(Data shown begins)

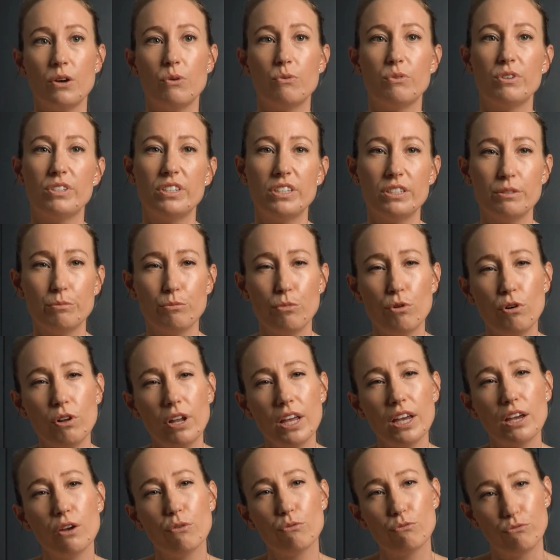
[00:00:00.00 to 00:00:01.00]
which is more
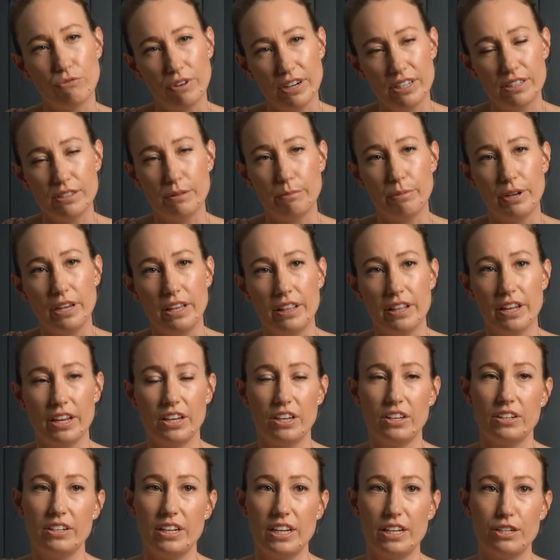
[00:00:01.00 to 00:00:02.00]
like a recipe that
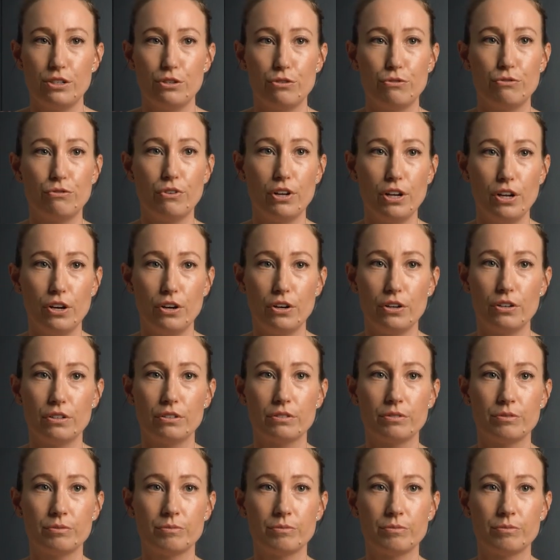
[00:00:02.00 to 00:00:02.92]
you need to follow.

(Data shown ends)
(Data shown begins)

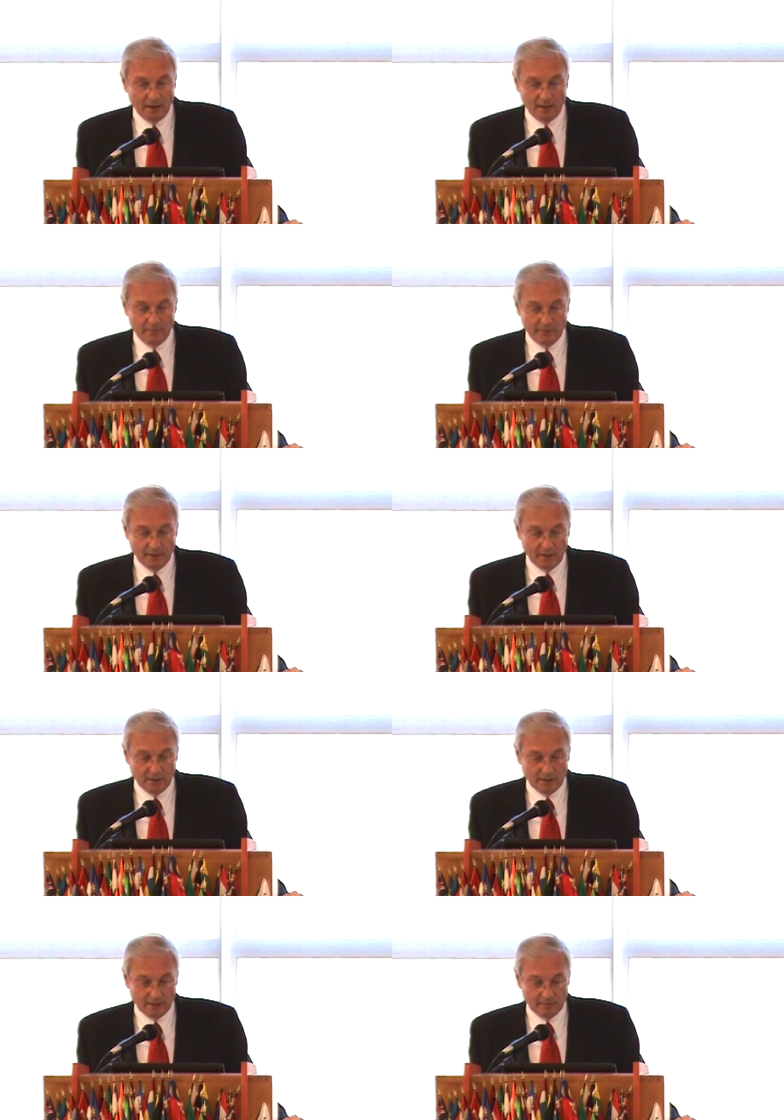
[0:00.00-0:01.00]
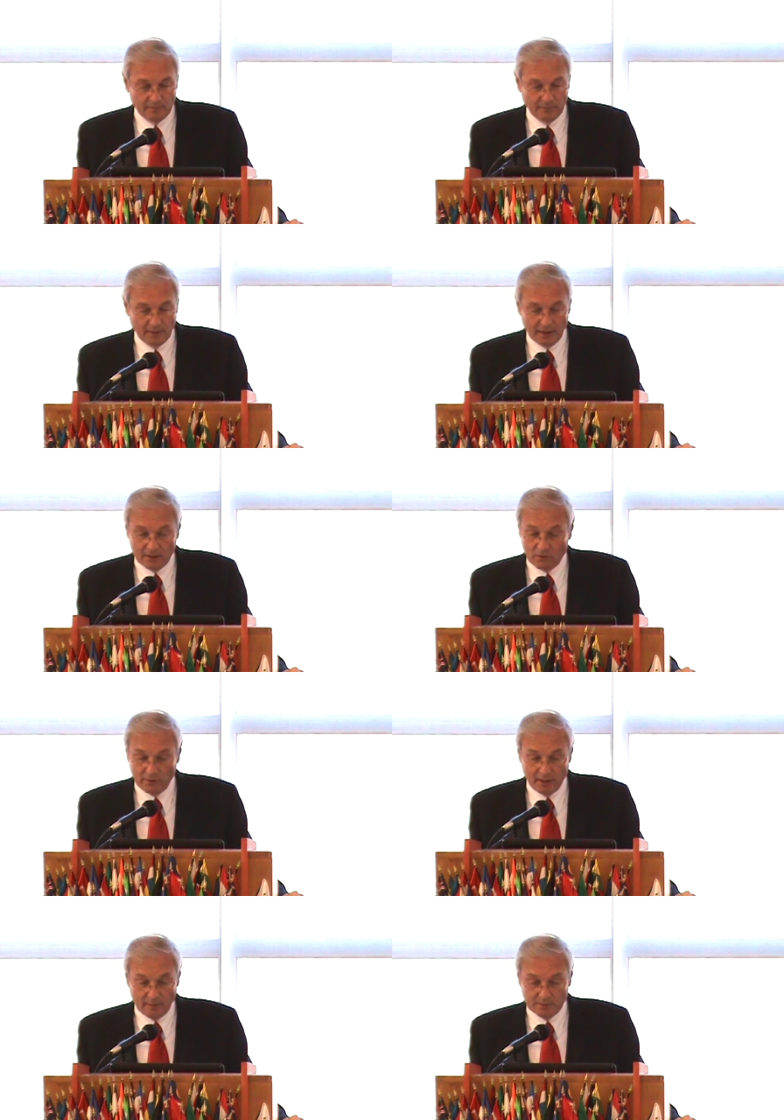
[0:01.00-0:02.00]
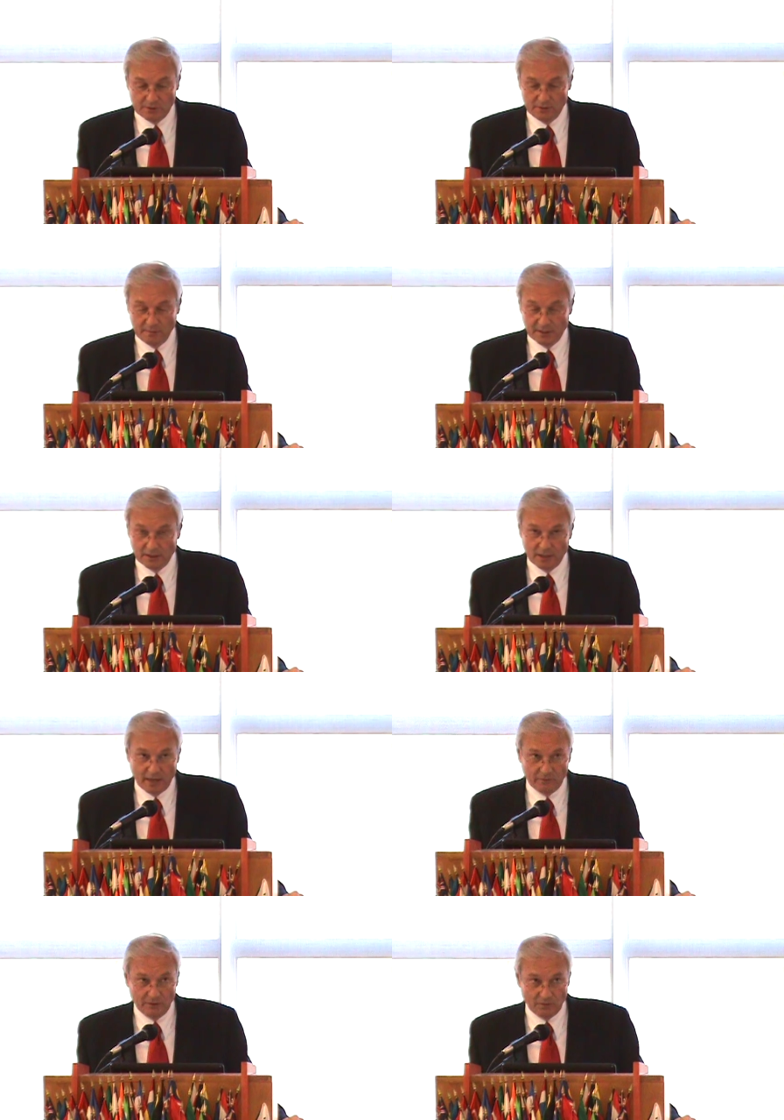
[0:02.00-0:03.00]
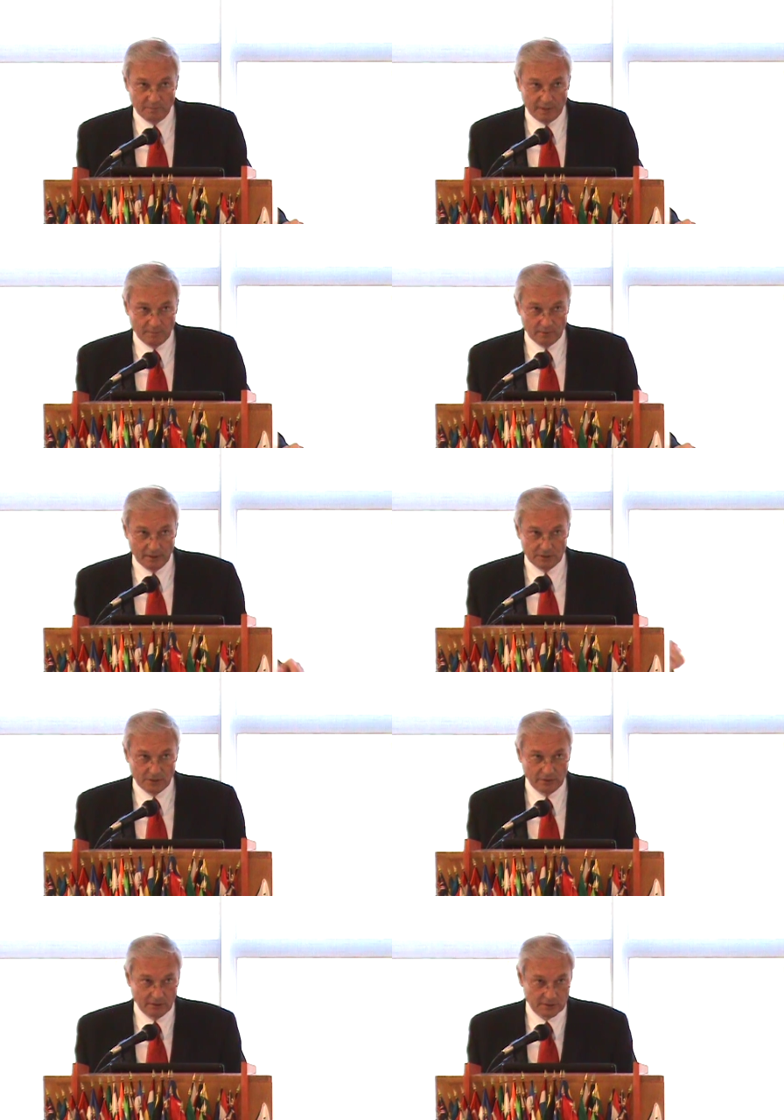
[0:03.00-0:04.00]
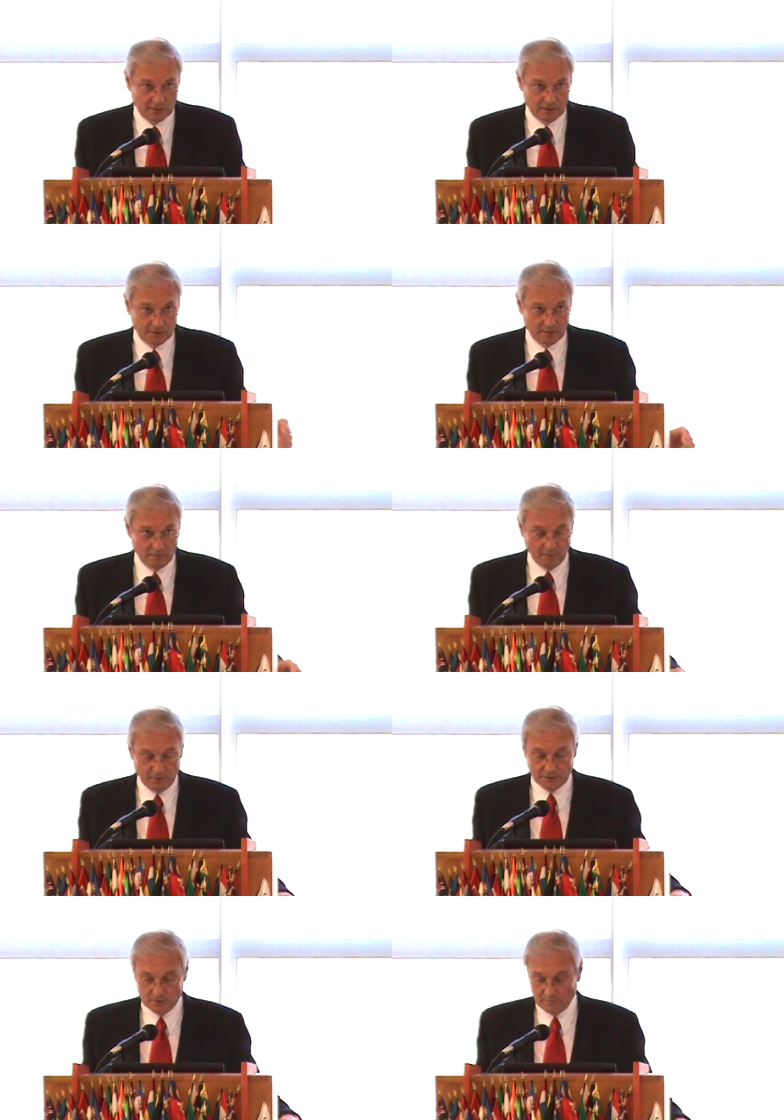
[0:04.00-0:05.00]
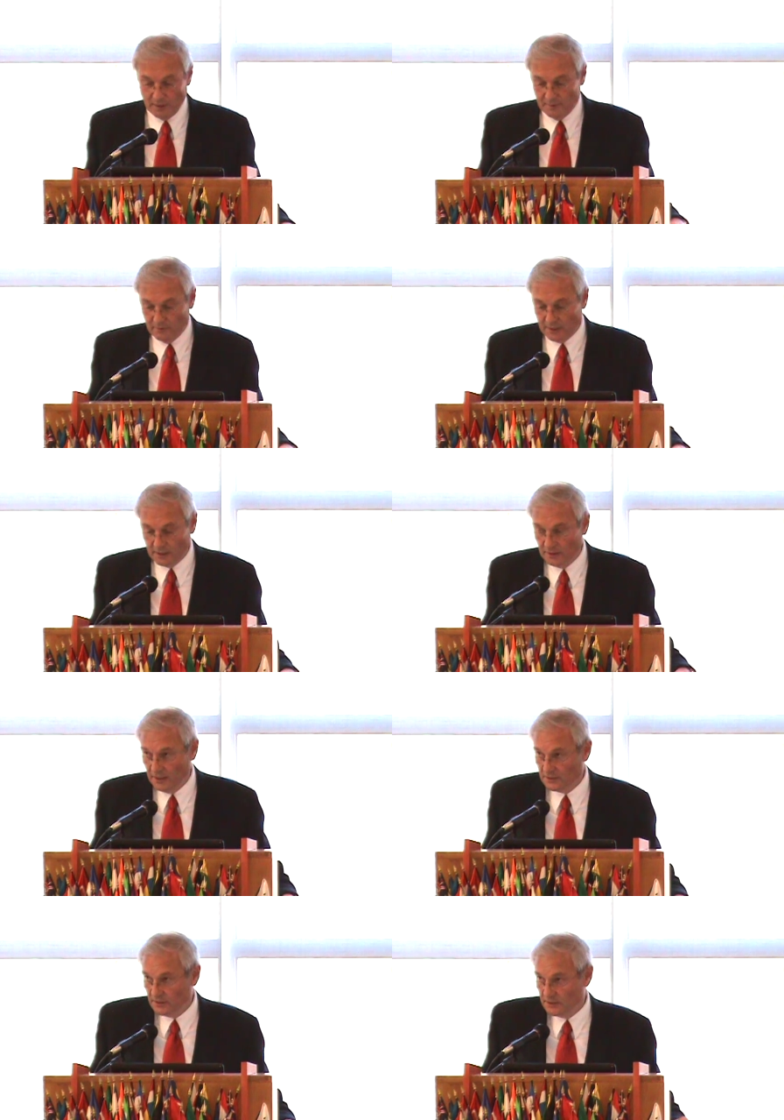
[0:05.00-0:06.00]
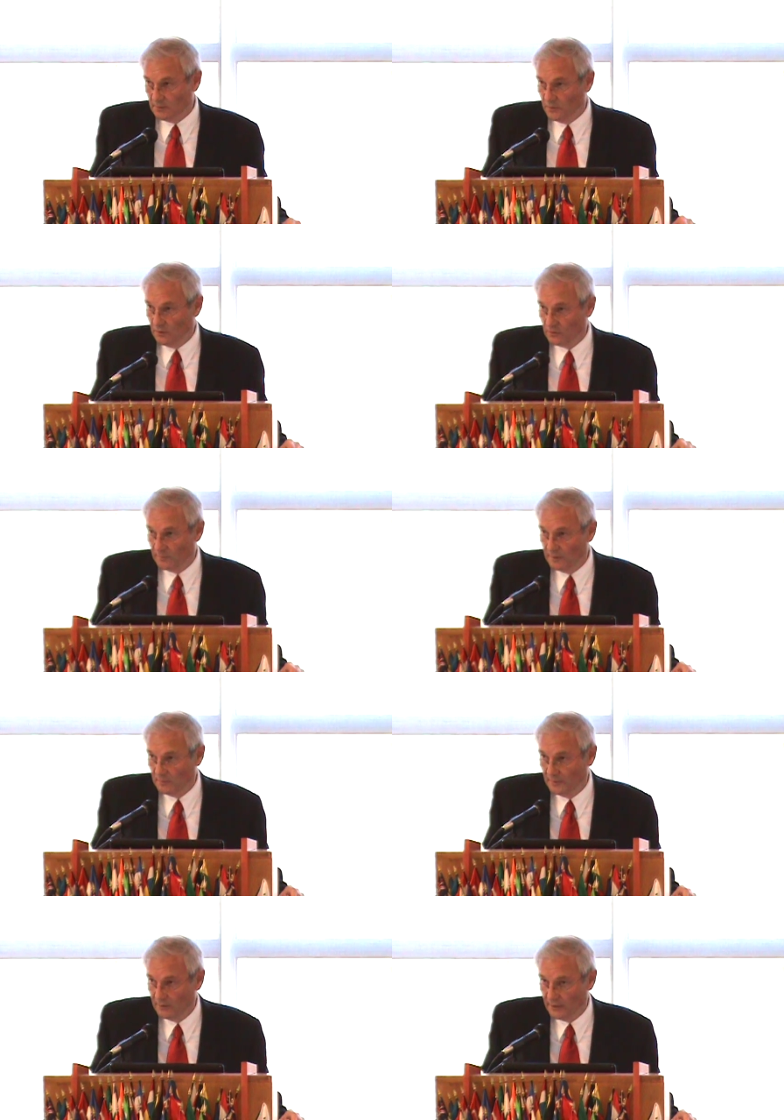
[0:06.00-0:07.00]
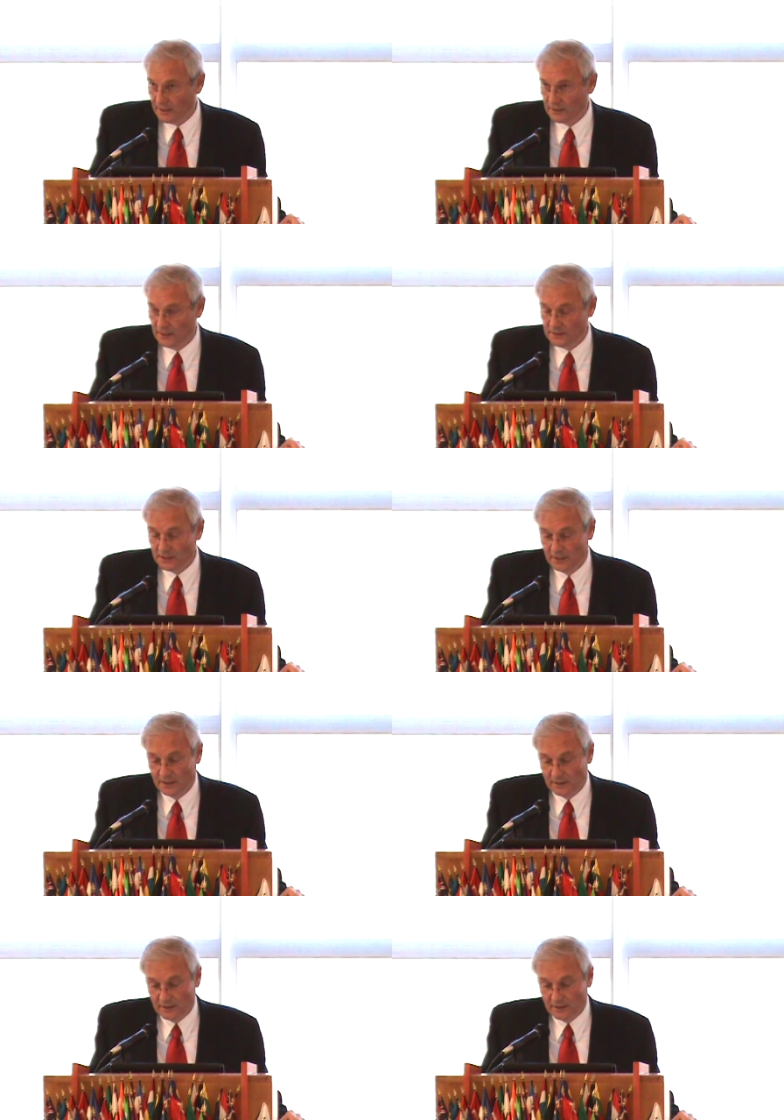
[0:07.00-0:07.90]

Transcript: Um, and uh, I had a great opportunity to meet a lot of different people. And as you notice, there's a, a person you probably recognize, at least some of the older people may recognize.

(Data shown ends)
(Data shown begins)

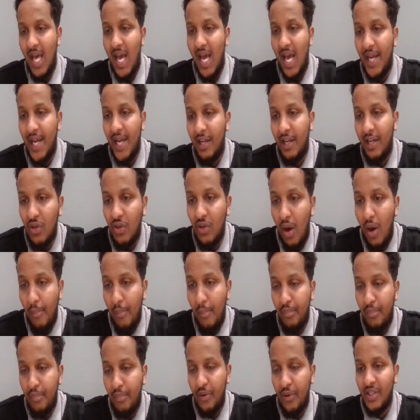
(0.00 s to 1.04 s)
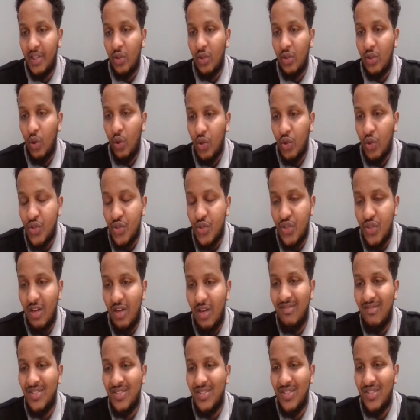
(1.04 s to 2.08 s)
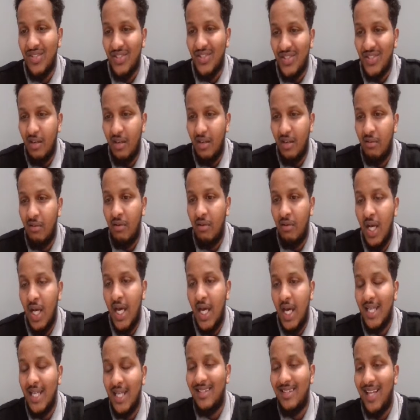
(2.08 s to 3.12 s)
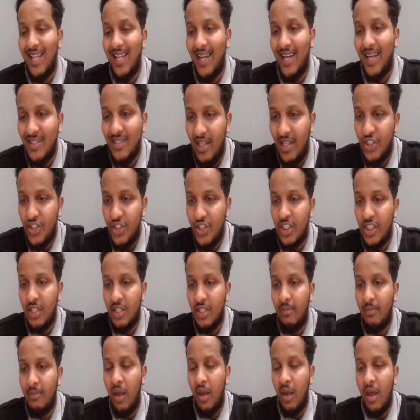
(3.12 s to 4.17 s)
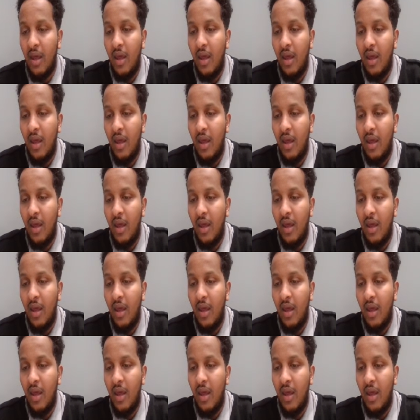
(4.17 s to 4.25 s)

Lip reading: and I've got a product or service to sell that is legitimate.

(Data shown ends)

**Exercise directions**
Could you transcribe exactly the entries above, but only the lines from the one with "(0.00 s to 1.04 s)" through the one with "Lip reading: and", and without pictures?

**Reply to the exercise**
(0.00 s to 1.04 s)
(1.04 s to 2.08 s)
(2.08 s to 3.12 s)
(3.12 s to 4.17 s)
(4.17 s to 4.25 s)

Lip reading: and I've got a product or service to sell that is legitimate.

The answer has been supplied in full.